Seuls six membres de l’armée ont moins de 20 ans, selon un rapport publié dernièrement par Reuters.

« La Guinée-Bissau a plus de généraux que le Nigeria [le pays le plus peuplé d’Afrique] », a confirmé Shola Omoregie, directeur du Bureau d’appui des Nations Unies pour la consolidation de la paix en Guinée-Bissau (UNOGBIS).

L’idée est de réduire les effectifs globaux à 2 500, d’après M. Dja, et créer ainsi une armée « modernisée », moins importante et plus efficace, dont les membres pourront vivre dans la dignité, être bien entraînés et dotés de l’équipement adéquat.

Cette réforme est absolument essentielle car, bien que 30 pour cent du budget annuel bissau-guinéen ait été alloué au secteur de la sécurité selon les estimations de l’International Crisis Group, le gouvernement n’a pas les moyens de soutenir la structure actuelle, a indiqué un expert international de la sécurité, à Bissau.
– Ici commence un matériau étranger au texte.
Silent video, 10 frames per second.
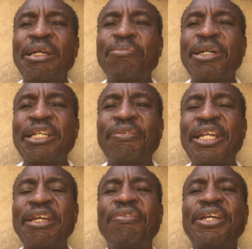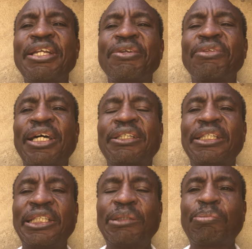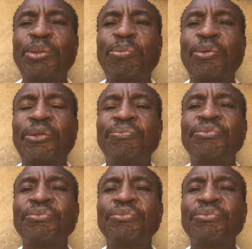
But even if he knew that these people,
« De nombreux membres de l’armée et de la police n’ont pas été payés depuis deux mois », a-t-il dit à IRIN. « Les officiers de l’armée ne devraient pas être obligés de vendre du café dans la rue pour survivre [...] on court à la catastrophe ».

Les défis à relever

Il est également espéré que ces réformes permettront de limiter l’implication présumée de certains membres de l’armée dans le trafic de drogues en Guinée-Bissau, d’après un expert international du trafic de drogues, qui a également requis l’anonymat.

« Le trafic de drogues est une menace grave ici, et si rien n’est fait, cela va compromettre tous les efforts que nous déployons en vue de consolider la paix dans ce pays », a ajouté M. Omoregie, de l’UNOGBIS, également Représentant spécial du Secrétaire général des Nations Unies en Guinée Bissau.
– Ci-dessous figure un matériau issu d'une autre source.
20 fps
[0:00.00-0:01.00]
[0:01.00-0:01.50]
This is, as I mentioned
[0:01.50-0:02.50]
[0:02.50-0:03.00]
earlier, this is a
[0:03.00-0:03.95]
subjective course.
Mais d’aucuns craignent que la dissolution du gouvernement, au début du mois d’août, ne risque de retarder la mise en oeuvre des réformes du secteur de la sécurité ; cela compliquerait d’autant plus un processus déjà entravé par un certain nombre de difficultés, et notamment par des questions financières, puisqu’il faudra avant tout trouver le moyen de réunir les 180 millions de dollars nécessaires à sa mise en oeuvre.

Le colonel Salamao Kiermes de l’UNOGBIS a néanmoins bon espoir de voir ces réformes appliquées, puisque les efforts ont progressé jusqu’ici en dépit du dernier bouleversement gouvernemental, a-t-il indiqué.
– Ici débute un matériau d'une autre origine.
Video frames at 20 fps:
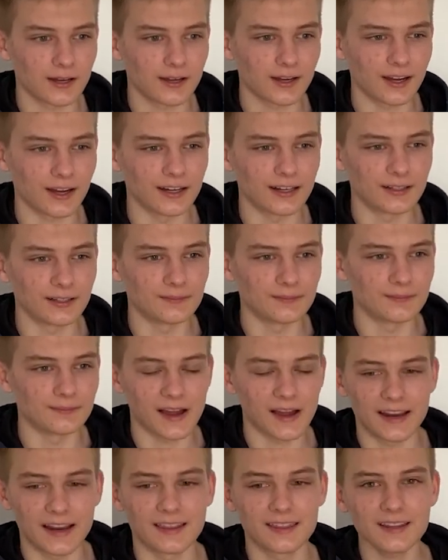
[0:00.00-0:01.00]

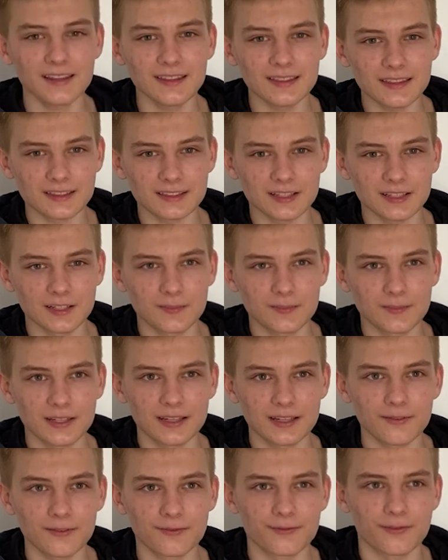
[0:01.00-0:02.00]
I think that's going to be
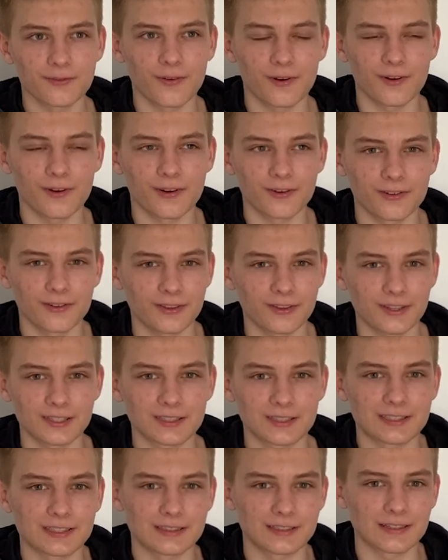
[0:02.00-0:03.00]
it for
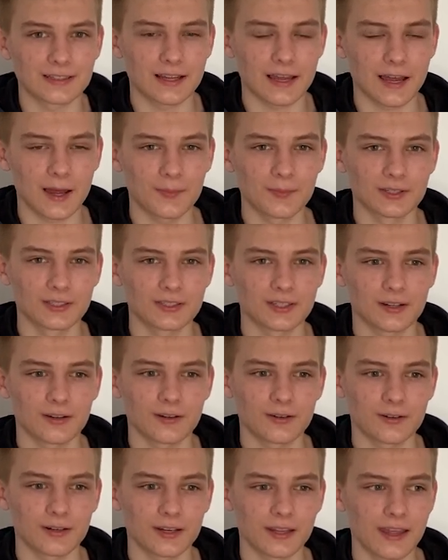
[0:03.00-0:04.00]
this
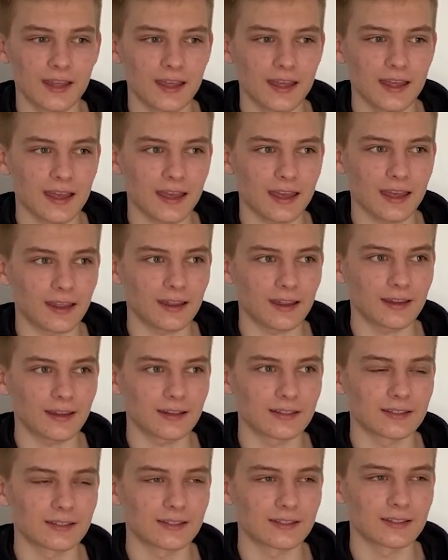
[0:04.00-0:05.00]
episode,
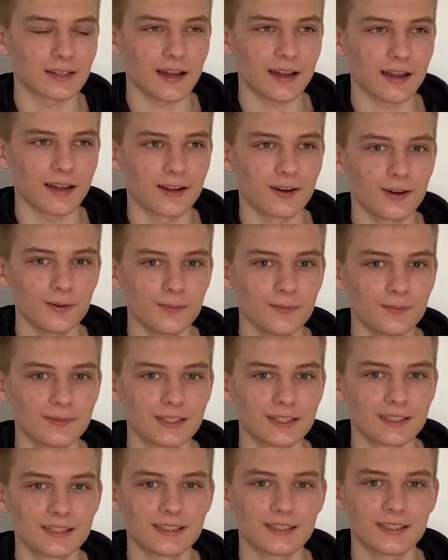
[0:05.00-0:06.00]
and I hope to
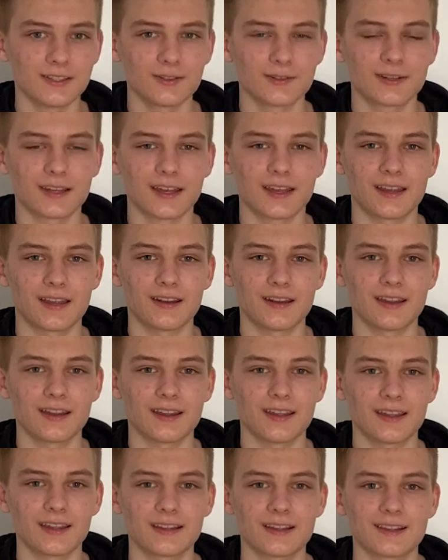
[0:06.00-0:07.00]
see you again
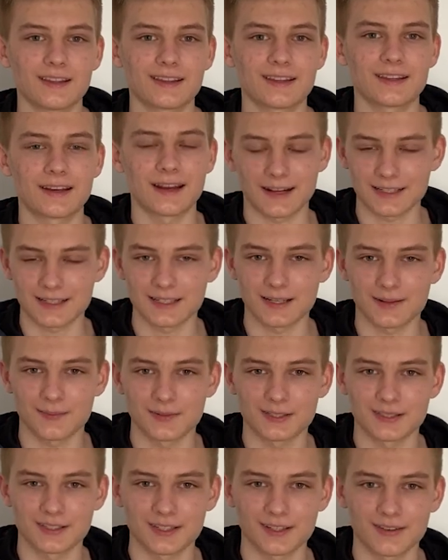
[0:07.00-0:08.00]
in the next
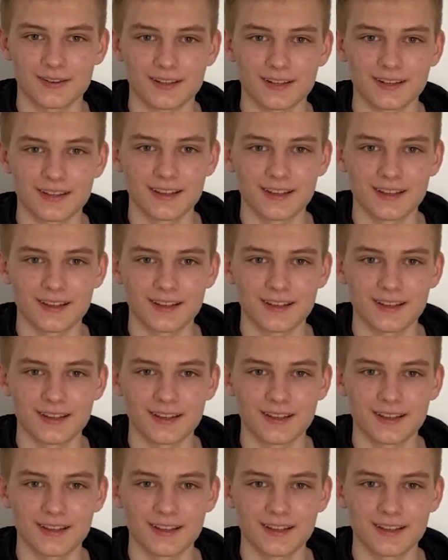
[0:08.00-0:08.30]
episode.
« Les personnes clés, notamment les ministres de la Défense et de la Justice, n’ont pas changé [et] le nouveau gouvernement a assuré qu’il ne modifierait pas les projets en cours », a-t-il dit.

En attendant, les partisans de ces réformes ne sont pas près de relâcher la pression.

« La réforme du secteur de la sécurité est une condition préalable à tout ce que les Nations Unies font ici, au même titre que la bonne gouvernance et le renforcement des capacités administratives du gouvernement », a souligné Giuseppina Mazza, Coordinatrice résidente des Nations Unies à Bissau.